Política

Taxis en España: liberalizar sin destrozar

11 Jun, 2014 - - @jorgegalindo

Los taxistas madrileños están en pie de guerra por la llegada de servicios como Uber, que entran en competencia directa con su sector. De cómo y por qué el taxi en España (y en tantos otros lugares) está demasiado regulado y deberíamos movernos hacia un entorno más liberalizado ya escribió Roger Senserrich en su momento, así que no me extenderé en ello y a su artículo me remito. Más bien tomaré esa argumentación como punto de partida para realizar dos contribuciones adicionales a quienes claman (clamamos, en realidad) contra taxistas y a favor de dejar que la destrucción creativa campe a sus anchas.

Antes que nada, hemos de ser conscientes de que Uber y otras empresas similares constituye un grupo de interés exactamente igual que lo son los taxistas. Uno que, además, anda metiéndose en un terreno que, hoy por hoy, es ilegal. Por tanto, a la hora de considerar una reforma del sector ha de tenerse en cuenta que todas las empresas se tendrán que someter a una cierta regulación, aunque solo sea para cuestiones relacionadas con la seguridad, la fiabilidad y el pago de impuestos. Es decir: vamos a ver cómo bajamos las barreras de entrada a la oferta de transporte privado en núcleos urbanos de manera que exista más competencia y se favorezca la innovación, el crecimiento empresarial y el beneficio para el cliente en última instancia, pero no vamos a considerar cómo dejamos que tal o cual “iniciativa” campe a sus anchas sin tener en cuenta el más mínimo requerimiento.

Por otro lado, que cualquier reforma tiene ganadores y perdedores es algo en lo que hemos insistido mucho desde Politikon, y este caso no es excepción. Los perdedores podrían ser, por ejemplo, muchos taxistas que no se encuentren en condiciones de poder competir con empresas o particulares organizados capaces de ofrecer sus servicios a un precio cada vez menor, o con ciertos extras, o a ciertas áreas, etcétera. De hecho, cuando hablas con un taxista cualquiera en una gran ciudad española te dirá que se compró la licencia de taxi pagando una cantidad considerable de dinero porque para él eso era y es una “inversión”, algo que pueden revender. Está claro que desde el punto de vista económico esto es un mero coste hundido, ya asumido, pero creo que también hay un cierto componente de cambio de las reglas de juego a mitad del partido en una desregulación del sector del taxi que es necesario tener en cuenta.

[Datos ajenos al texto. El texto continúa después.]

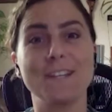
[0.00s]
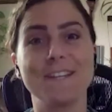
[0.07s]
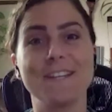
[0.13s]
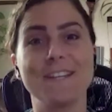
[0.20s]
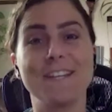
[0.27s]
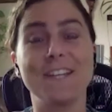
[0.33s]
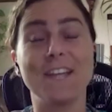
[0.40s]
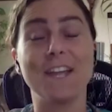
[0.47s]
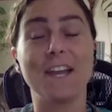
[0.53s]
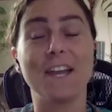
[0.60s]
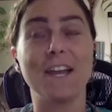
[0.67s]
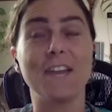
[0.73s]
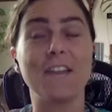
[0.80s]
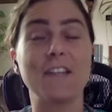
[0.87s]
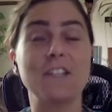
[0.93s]
Yeah,
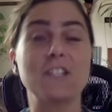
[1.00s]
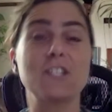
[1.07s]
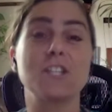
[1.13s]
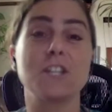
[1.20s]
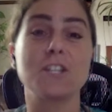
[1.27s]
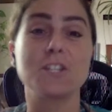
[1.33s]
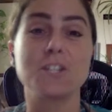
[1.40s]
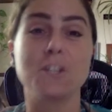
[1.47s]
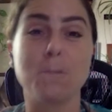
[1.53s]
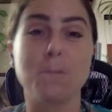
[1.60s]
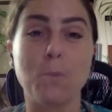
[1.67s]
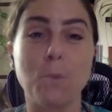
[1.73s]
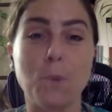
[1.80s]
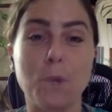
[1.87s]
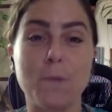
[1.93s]
and that's such an
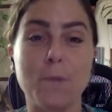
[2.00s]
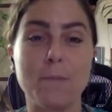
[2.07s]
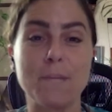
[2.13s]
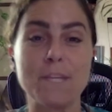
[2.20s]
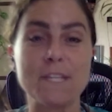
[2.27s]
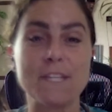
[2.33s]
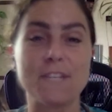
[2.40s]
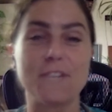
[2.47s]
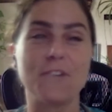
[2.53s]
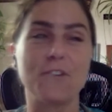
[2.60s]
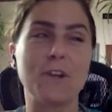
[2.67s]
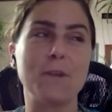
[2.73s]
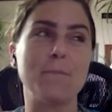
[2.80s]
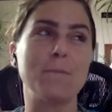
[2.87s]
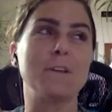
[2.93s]
important piece of it,
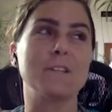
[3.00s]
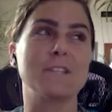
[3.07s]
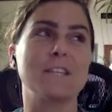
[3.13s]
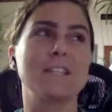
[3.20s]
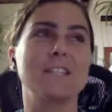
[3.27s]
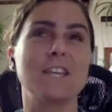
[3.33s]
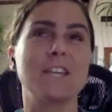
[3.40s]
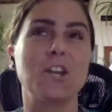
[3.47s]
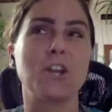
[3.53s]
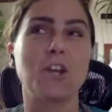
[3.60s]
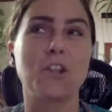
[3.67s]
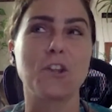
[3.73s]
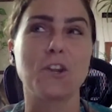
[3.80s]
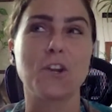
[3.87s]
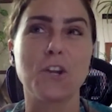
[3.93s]
right? Because that's like
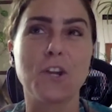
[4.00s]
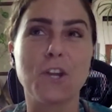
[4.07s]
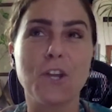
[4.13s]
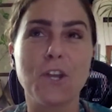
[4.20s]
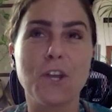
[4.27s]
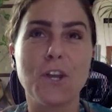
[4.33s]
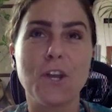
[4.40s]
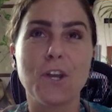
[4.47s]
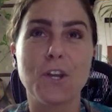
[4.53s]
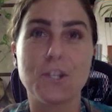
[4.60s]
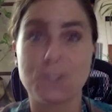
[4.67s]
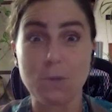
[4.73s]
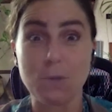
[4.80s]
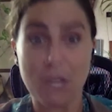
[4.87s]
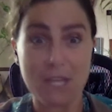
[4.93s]
another.
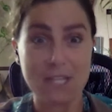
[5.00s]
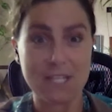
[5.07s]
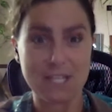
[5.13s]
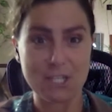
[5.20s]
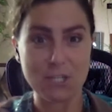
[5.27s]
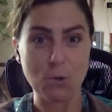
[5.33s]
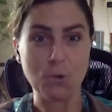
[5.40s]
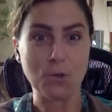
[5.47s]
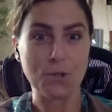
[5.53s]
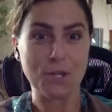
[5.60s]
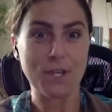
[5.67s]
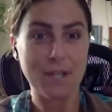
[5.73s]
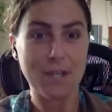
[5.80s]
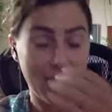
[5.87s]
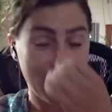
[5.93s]
So yes, I
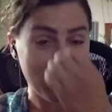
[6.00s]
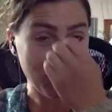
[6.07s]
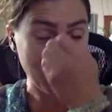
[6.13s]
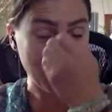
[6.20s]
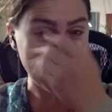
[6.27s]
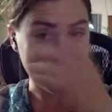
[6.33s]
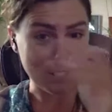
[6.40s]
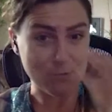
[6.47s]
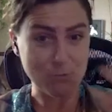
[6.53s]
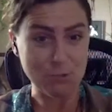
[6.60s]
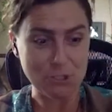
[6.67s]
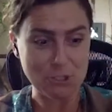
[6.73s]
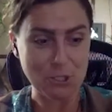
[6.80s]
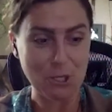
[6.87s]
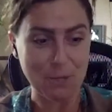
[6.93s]
totally have a practice, which
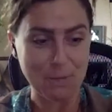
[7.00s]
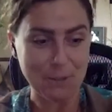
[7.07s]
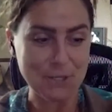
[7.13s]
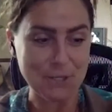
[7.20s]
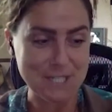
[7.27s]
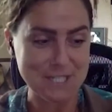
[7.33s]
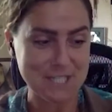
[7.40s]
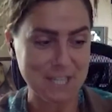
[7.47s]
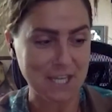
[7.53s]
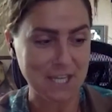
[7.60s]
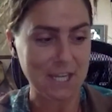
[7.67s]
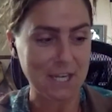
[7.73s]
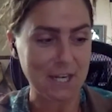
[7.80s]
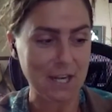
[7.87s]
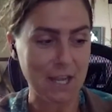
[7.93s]
I'll talk about in a
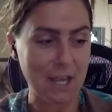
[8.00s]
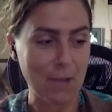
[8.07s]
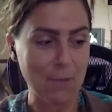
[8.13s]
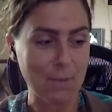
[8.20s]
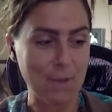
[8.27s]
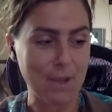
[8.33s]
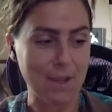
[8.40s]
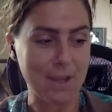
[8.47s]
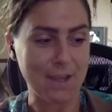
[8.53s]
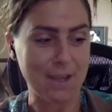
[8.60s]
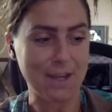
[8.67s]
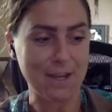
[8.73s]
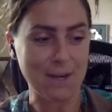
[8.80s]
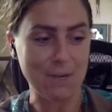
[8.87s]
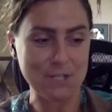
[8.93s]
second. And
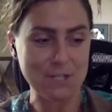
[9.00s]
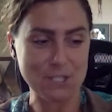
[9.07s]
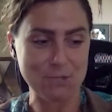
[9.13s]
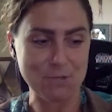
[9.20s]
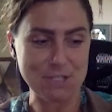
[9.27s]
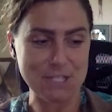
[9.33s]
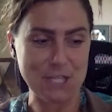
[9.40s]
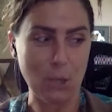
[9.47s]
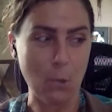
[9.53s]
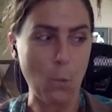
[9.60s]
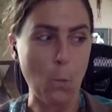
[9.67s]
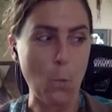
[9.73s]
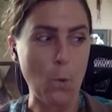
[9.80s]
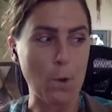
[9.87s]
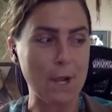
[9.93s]
I just want to say like
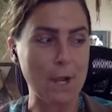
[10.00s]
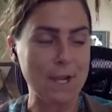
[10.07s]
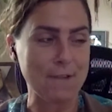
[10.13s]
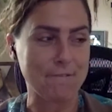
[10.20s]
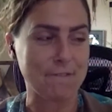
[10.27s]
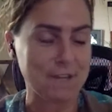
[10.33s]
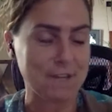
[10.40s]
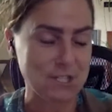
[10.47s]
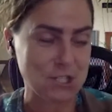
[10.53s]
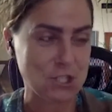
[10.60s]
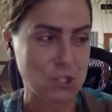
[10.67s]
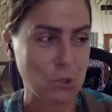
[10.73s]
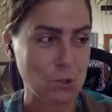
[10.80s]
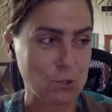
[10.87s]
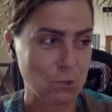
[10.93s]
why I find it
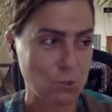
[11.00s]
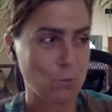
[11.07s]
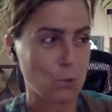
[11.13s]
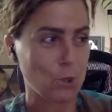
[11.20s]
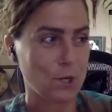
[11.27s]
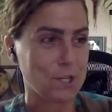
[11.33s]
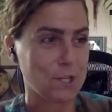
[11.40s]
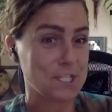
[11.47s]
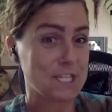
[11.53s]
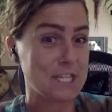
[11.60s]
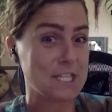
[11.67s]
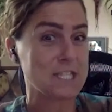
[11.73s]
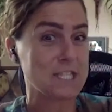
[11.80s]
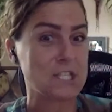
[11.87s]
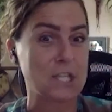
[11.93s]
so important, because it
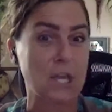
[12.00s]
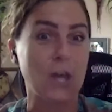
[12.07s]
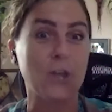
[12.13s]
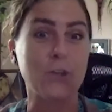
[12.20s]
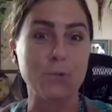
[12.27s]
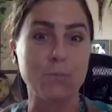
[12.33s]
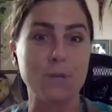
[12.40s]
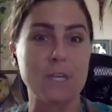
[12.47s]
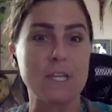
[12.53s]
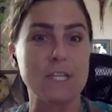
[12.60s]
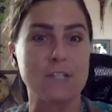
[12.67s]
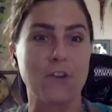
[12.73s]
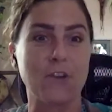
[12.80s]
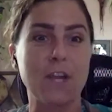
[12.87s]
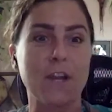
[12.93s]
is this other
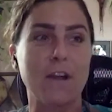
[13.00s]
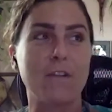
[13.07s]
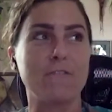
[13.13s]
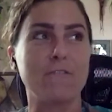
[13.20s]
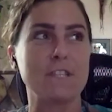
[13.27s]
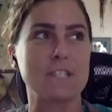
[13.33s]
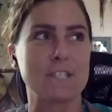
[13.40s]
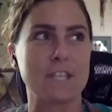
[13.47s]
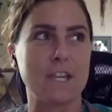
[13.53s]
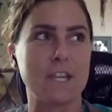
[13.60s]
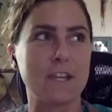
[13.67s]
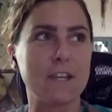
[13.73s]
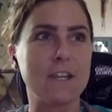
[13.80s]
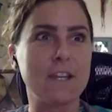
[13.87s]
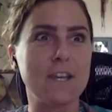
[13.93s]
piece, right, of this
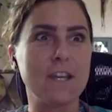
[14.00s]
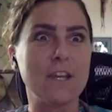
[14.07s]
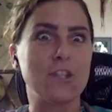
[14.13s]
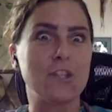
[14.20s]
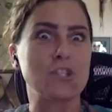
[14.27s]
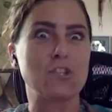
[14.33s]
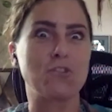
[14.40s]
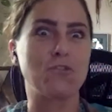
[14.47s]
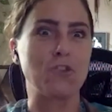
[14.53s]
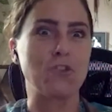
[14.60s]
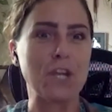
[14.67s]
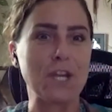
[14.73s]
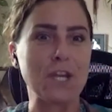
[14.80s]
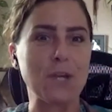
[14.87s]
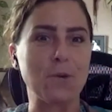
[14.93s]
like this
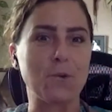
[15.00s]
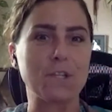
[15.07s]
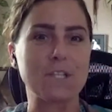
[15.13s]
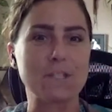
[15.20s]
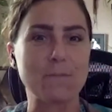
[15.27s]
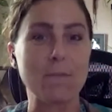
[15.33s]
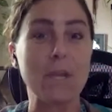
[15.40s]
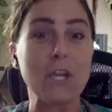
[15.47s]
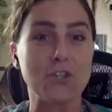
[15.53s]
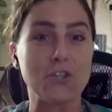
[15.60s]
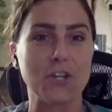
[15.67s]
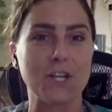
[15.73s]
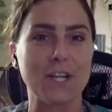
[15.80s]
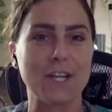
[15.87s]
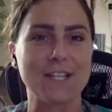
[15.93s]
grid or this
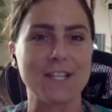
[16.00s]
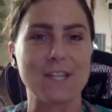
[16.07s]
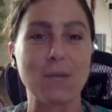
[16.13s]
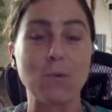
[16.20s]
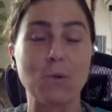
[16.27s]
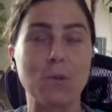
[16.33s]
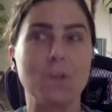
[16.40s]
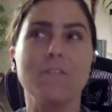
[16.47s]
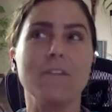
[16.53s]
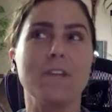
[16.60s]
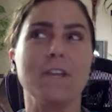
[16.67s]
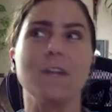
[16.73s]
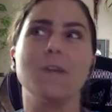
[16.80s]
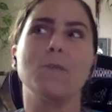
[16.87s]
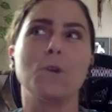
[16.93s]
matrix that we're
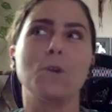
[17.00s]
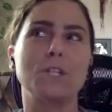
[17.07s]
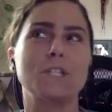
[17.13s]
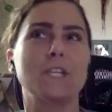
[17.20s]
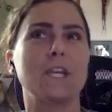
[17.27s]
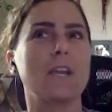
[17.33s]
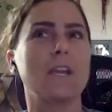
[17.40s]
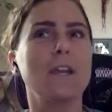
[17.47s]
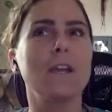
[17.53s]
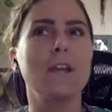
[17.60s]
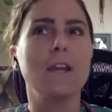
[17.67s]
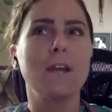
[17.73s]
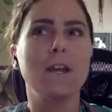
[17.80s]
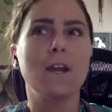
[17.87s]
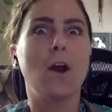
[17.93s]
living in, where it's like
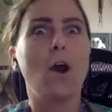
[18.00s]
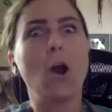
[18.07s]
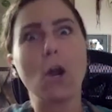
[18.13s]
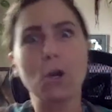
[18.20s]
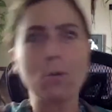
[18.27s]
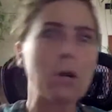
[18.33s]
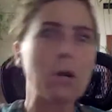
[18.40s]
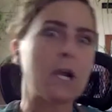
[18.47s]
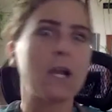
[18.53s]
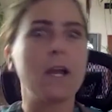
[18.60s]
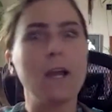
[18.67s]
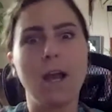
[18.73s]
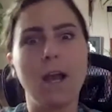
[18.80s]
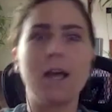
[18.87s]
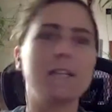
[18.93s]
hard work,
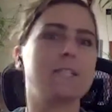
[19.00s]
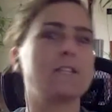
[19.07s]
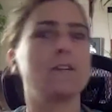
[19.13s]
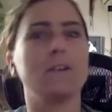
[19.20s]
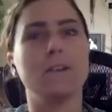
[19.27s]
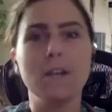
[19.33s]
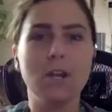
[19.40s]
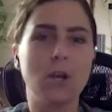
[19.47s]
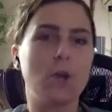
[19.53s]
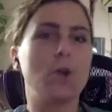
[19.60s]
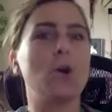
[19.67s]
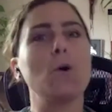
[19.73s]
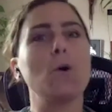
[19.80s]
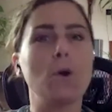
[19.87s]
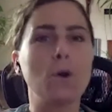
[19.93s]
hustle,
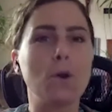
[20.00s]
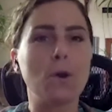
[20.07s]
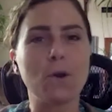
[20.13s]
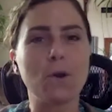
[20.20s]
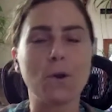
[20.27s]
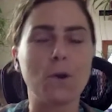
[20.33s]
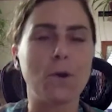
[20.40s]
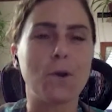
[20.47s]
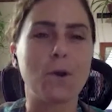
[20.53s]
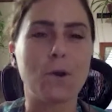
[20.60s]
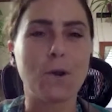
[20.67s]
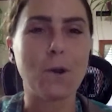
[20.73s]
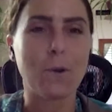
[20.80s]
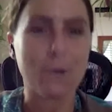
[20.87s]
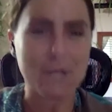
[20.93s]
go, go, go, go, go, go,
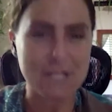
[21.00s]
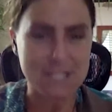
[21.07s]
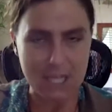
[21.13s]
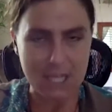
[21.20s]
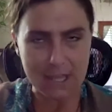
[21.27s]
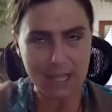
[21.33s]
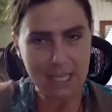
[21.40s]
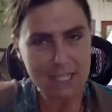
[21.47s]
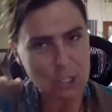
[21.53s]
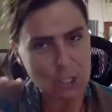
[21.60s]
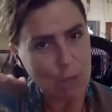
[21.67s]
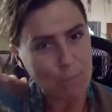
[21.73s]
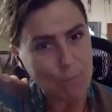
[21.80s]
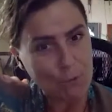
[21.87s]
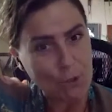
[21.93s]
go, and it's like that's
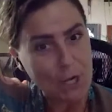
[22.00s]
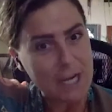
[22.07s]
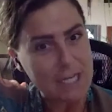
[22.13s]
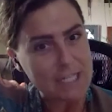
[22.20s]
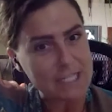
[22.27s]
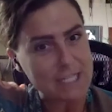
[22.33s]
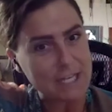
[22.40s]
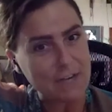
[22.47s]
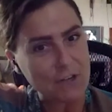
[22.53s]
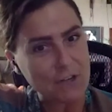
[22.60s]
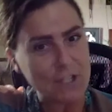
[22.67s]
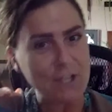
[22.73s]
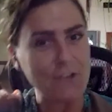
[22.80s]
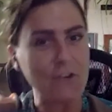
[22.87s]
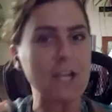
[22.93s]
all praised and
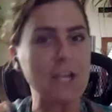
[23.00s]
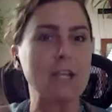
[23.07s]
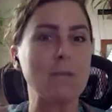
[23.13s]
everything, right?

Para mí, un Estado que desee fomentar la innovación, la competencia y el reciclaje de empresas en ciertos sectores pero que también esté preocupado por la igualdad debe proporcionar una red de seguridad considerable para que nadie se quede (demasiado) atrás. Efectivamente, estoy pensando de nuevo en el modelo escandinavo. Esto es particularmente importante en un país como el nuestro, donde abundan los sectores en los que hay un grupo de proveedores bien atrincherado tras barreras de entrada establecidas hace décadas, muchos de los cuales carecen de un colchón de seguridad propio (es decir: no son ricos ni disponen de una gran cantidad de capital humano). Lamentablemente, España no parece avanzar ahora mismo hacia un Estado de Bienestar capaz de actuar como red de seguridad para el conjunto de la población.

En resumen: si liberalizamos tanto este sector como tantos otros, y yo creo firmemente que deberíamos, es importante hacerlo siendo conscientes de los costes existentes. Liberalización con regulación efectiva que asegure una competencia real pero beneficiosa para el cliente, y con la seguridad de que en la travesía por el ‘valle de la transición’ hasta las cimas de la eficiencia (cf. Przeworski) nadie se va a morir de hambre. Eso es lo que yo calificaría como liberalizar sin destrozar.

Nota: hay una última razón para considerar una liberalización con red y regulación como la que propongo. Y es que probablemente no sea factible conseguir una mayoría favorable a liberalizar de ninguna otra manera. Las coaliciones para el cambio se forman mejor teniendo en cuenta los costes de transición.